__Aim of the exercise__. Reproduce the listing that follows in full. Omit its images.

· · · ·

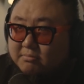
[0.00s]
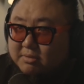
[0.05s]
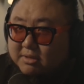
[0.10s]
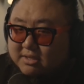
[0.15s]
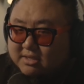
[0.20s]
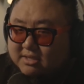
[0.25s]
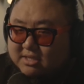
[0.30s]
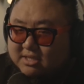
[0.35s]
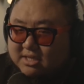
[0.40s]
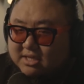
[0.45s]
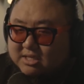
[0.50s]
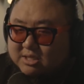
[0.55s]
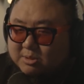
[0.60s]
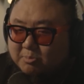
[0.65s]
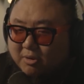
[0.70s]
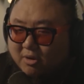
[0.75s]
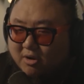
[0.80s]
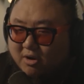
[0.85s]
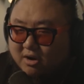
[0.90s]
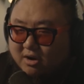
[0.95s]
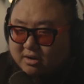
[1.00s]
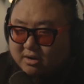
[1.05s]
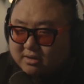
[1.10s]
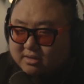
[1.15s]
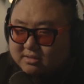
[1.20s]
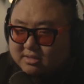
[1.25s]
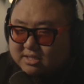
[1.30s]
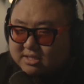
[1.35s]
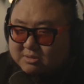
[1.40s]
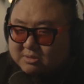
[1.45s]
But this
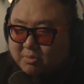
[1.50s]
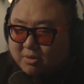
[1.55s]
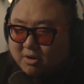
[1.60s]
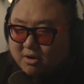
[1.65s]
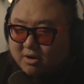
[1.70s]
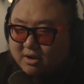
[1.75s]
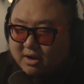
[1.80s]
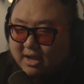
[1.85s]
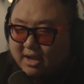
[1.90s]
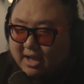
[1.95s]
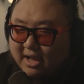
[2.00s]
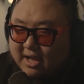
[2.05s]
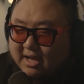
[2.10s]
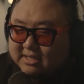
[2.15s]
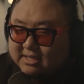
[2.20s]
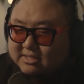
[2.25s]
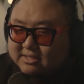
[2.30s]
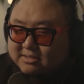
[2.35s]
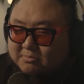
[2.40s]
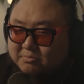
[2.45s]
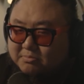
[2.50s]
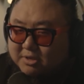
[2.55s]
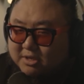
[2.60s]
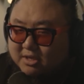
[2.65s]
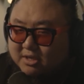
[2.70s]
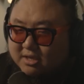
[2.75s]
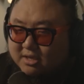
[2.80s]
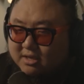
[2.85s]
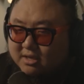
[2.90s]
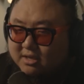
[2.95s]
part has to
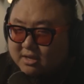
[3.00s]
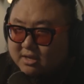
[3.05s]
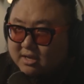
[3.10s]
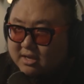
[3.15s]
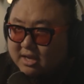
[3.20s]
be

· · · ·

__Answer below__.
[0.00s]
[0.05s]
[0.10s]
[0.15s]
[0.20s]
[0.25s]
[0.30s]
[0.35s]
[0.40s]
[0.45s]
[0.50s]
[0.55s]
[0.60s]
[0.65s]
[0.70s]
[0.75s]
[0.80s]
[0.85s]
[0.90s]
[0.95s]
[1.00s]
[1.05s]
[1.10s]
[1.15s]
[1.20s]
[1.25s]
[1.30s]
[1.35s]
[1.40s]
[1.45s]
But this
[1.50s]
[1.55s]
[1.60s]
[1.65s]
[1.70s]
[1.75s]
[1.80s]
[1.85s]
[1.90s]
[1.95s]
[2.00s]
[2.05s]
[2.10s]
[2.15s]
[2.20s]
[2.25s]
[2.30s]
[2.35s]
[2.40s]
[2.45s]
[2.50s]
[2.55s]
[2.60s]
[2.65s]
[2.70s]
[2.75s]
[2.80s]
[2.85s]
[2.90s]
[2.95s]
part has to
[3.00s]
[3.05s]
[3.10s]
[3.15s]
[3.20s]
be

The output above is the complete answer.